I had the pleasure of visiting the Wellcome Trust’s “Misbehaving Bodies” exhibition back in November. The exhibition took you on an exploration of illness and identity, Spence and Ashery’s work are captivating, confrontational and very moving. My friend and I were both really touched by the exhibition. Ashery’s portrayal of her Father, and his progression through illness and death was extremely moving, raw and beautiful. I think it highlighted our own personal demons about illness and anticipatory loss within our own families.


Jo Spence was diagnosed with breast cancer in 1982, and her photographic work, and personal explorations into cancer and serious illness were very powerful. “A Picture of Health: Property of Jo Spence” taken by Terry Dennett, was my favourite piece; it explores her own sense of agency (meaning a sense of being able to make your own choices, independently and without influence), following a clinician marking her left breast with a black X as she was facing an operation, without asking her, telling her what he was doing, nor asking for her permission to cross that boundary to intimate touch really stayed with me. Suffice to say, I would expect that clinicians are a bit more aware in their practice these days. I loved the rebellious nature of her portrait, the two fingers up to “the man” quite literally in this instance, and the reclaiming of her body and sense of agency whilst facing a really challenging and frightening time.

(Taken from: https://wellcomecollection.org/exhibitions/XFHHShUAAAU_pE70 )


The work made me reflect that a close friend of mine and I have a long standing joke, where we end up self-diagnosing for our perceived or real ailments, usually after going down the rabbit hole of google searches – “does my ongoing cough mean I have TB?”, “That’s it! My headache must mean I have a brain tumour and I will die immediately!”. It’s a curiosity of our friendship, that has brought us much humour over the years, also I believe some comfort in knowing that we can share those scary (if not slightly over dramatic *ahem*) moments, where essentially, we are facing our own mortality. It makes me laugh but I’ve always been relieved that someone else shares my idiosyncrasy of thinking the worse and being preoccupied with fatalistic thinking about our health.


I identified particularly with Spence and Ashery’s work in this respect, where they take a “critical approach to the representation of illness and death and present it as a part of the creative texture of life” (Muñoz & Vasey 2019). This rolled around in my mind, as I figured that given what I do for work, and that I’m entering “that age” where more people will start dying around me, that I need to find a way of making my peace with the prospect of illness and death. I do not think that this is a particularly easy thing for any of us to do, unless perhaps you have faith which I guess provides a gateway to a sense of peace for your own mortality and eventual demise.
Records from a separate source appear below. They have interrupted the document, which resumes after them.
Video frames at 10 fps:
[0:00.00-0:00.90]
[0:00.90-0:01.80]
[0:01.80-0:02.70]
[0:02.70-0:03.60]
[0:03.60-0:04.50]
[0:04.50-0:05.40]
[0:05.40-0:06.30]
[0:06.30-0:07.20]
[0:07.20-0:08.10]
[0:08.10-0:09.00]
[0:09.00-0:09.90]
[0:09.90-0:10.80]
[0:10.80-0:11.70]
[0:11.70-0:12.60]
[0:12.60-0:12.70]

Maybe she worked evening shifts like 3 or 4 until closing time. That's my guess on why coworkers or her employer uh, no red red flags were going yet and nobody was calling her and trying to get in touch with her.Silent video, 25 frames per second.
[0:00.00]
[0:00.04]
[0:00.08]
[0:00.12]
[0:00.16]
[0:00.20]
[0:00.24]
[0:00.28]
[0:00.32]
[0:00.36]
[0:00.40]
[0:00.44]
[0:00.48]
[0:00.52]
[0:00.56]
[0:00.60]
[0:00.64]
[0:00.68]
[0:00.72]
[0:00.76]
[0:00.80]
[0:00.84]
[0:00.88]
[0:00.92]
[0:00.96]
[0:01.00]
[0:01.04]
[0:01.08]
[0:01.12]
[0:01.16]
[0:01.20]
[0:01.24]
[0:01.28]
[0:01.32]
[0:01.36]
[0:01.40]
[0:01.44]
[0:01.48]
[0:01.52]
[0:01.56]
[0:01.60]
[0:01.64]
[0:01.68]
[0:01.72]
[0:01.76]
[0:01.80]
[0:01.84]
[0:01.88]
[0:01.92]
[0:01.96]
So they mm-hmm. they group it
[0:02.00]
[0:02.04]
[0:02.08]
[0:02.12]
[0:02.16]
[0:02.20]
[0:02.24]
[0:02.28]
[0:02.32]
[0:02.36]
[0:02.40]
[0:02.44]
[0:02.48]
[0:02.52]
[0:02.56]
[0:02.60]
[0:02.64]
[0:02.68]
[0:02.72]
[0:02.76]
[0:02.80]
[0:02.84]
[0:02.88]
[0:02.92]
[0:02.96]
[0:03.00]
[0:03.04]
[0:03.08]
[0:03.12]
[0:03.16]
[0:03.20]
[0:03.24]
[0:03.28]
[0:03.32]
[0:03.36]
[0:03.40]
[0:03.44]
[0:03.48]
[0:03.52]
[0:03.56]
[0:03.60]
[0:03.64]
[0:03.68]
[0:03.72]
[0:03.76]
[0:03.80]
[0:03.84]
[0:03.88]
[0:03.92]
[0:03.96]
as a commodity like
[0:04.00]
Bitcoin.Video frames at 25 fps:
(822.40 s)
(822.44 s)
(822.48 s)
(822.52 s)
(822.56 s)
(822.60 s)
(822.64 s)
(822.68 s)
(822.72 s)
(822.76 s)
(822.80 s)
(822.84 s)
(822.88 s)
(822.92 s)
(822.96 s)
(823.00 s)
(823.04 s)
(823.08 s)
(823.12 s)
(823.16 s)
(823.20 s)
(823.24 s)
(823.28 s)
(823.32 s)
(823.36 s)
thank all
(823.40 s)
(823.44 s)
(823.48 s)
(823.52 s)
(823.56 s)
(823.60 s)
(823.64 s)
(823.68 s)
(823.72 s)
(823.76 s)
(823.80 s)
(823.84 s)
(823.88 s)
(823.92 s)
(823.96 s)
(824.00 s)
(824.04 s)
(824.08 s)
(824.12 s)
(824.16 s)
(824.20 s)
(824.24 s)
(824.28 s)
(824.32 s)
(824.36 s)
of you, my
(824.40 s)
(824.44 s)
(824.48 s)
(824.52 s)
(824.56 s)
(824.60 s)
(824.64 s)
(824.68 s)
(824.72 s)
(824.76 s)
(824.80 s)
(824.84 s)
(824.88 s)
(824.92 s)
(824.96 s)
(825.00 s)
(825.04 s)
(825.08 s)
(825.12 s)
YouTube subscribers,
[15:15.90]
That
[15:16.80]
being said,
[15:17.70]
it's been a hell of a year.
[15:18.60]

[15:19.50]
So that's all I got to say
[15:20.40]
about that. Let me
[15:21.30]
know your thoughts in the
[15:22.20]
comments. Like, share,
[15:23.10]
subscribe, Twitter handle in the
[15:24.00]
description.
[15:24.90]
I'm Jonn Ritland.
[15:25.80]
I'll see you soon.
My current antidote is to try and stay in the present moment, to enjoy where I am right now, and celebrate the fact that my body has not yet conked out on me (it can even do Boxfit- who knew!)


I meant to post this blog a bit earlier than I have done, but I think the reflections are still relevant now as they were when the exhibition was live in the gallery. I’m heartened that there has been a shift for people to explore and challenge their thinking towards difficult issues such as serious illness, and the unknown of death and dying. We hope that the work of The Loss Project, can also contribute towards this movement for more open thinking, feeling and connecting on these issues.